In [None]:
# default_exp yolov1

# YOLO V1 implementation

> YOLO v1.

In [None]:
#hide
from nbdev.showdoc import *

In this notebook the YOLOv1 will implemented based on the original [paper](https://arxiv.org/pdf/1506.02640v5.pdf)


TODO: 
* [ ] Need to rewrite the plot function so to give the name and the probability prediction for each bounding box
* [ ] Get more metrics from the training function (e.g. training and validation losses)
* [ ] Write a function that will plot the training and validation loss as well as the training and validation accuracy
* [ ] Use the model on the videos that I have from towing tank to see how well the algorithm performs
* [ ] Use images/videos with darker light conditions to train and test the model.

# How Yolo works
Yolo is an object detection algorithm and uses features that learned from a cnn network to detect objects. When prerforming object detection we want to correctly identify in the image the objects in the given image.

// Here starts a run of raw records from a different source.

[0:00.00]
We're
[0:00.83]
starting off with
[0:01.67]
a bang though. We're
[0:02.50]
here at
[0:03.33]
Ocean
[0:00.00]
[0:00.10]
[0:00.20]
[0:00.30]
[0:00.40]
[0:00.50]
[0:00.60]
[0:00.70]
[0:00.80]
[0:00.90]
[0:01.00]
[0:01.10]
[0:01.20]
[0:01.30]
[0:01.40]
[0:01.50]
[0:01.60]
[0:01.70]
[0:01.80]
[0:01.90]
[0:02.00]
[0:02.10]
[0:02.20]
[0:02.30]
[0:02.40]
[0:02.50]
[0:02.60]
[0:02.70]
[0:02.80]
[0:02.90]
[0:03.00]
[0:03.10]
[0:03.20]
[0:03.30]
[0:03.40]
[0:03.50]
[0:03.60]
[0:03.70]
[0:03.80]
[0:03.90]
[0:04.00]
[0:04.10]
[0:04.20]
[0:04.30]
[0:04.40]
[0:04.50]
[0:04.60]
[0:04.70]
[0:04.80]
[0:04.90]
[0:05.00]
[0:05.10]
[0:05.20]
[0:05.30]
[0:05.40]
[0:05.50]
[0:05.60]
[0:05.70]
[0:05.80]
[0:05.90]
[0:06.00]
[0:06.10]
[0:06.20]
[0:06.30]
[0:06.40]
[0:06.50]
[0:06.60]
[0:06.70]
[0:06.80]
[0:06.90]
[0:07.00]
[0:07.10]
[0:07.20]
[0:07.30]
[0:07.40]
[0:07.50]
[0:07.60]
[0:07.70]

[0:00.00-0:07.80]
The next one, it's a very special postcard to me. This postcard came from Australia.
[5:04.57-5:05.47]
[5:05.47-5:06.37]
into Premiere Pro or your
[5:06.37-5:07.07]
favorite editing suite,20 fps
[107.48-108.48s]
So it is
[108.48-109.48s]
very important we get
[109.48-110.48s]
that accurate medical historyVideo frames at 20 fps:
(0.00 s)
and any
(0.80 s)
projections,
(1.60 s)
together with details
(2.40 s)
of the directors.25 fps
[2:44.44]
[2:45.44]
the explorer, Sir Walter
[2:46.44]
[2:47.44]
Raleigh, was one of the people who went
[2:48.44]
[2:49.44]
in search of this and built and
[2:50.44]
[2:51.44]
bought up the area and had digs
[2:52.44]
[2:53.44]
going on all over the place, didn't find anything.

Most of the classic aproaches in the object detection algorithms using the sliding window method where the classifier is run over evenly spaces lacations over the entire image. Such types of algorithms are the Deformable Parts Models (DPM), the R-CNN which uses proposal methods to generate the bounding boxes in the given image and then run the classifier on the proposed bounding boxes. This approch, and particullarly the DPM method is slow and not optimal for real time uses, and the improved version of R-CNN models is gaining some speed by strategically selecting interesting regions and run through them the classifier.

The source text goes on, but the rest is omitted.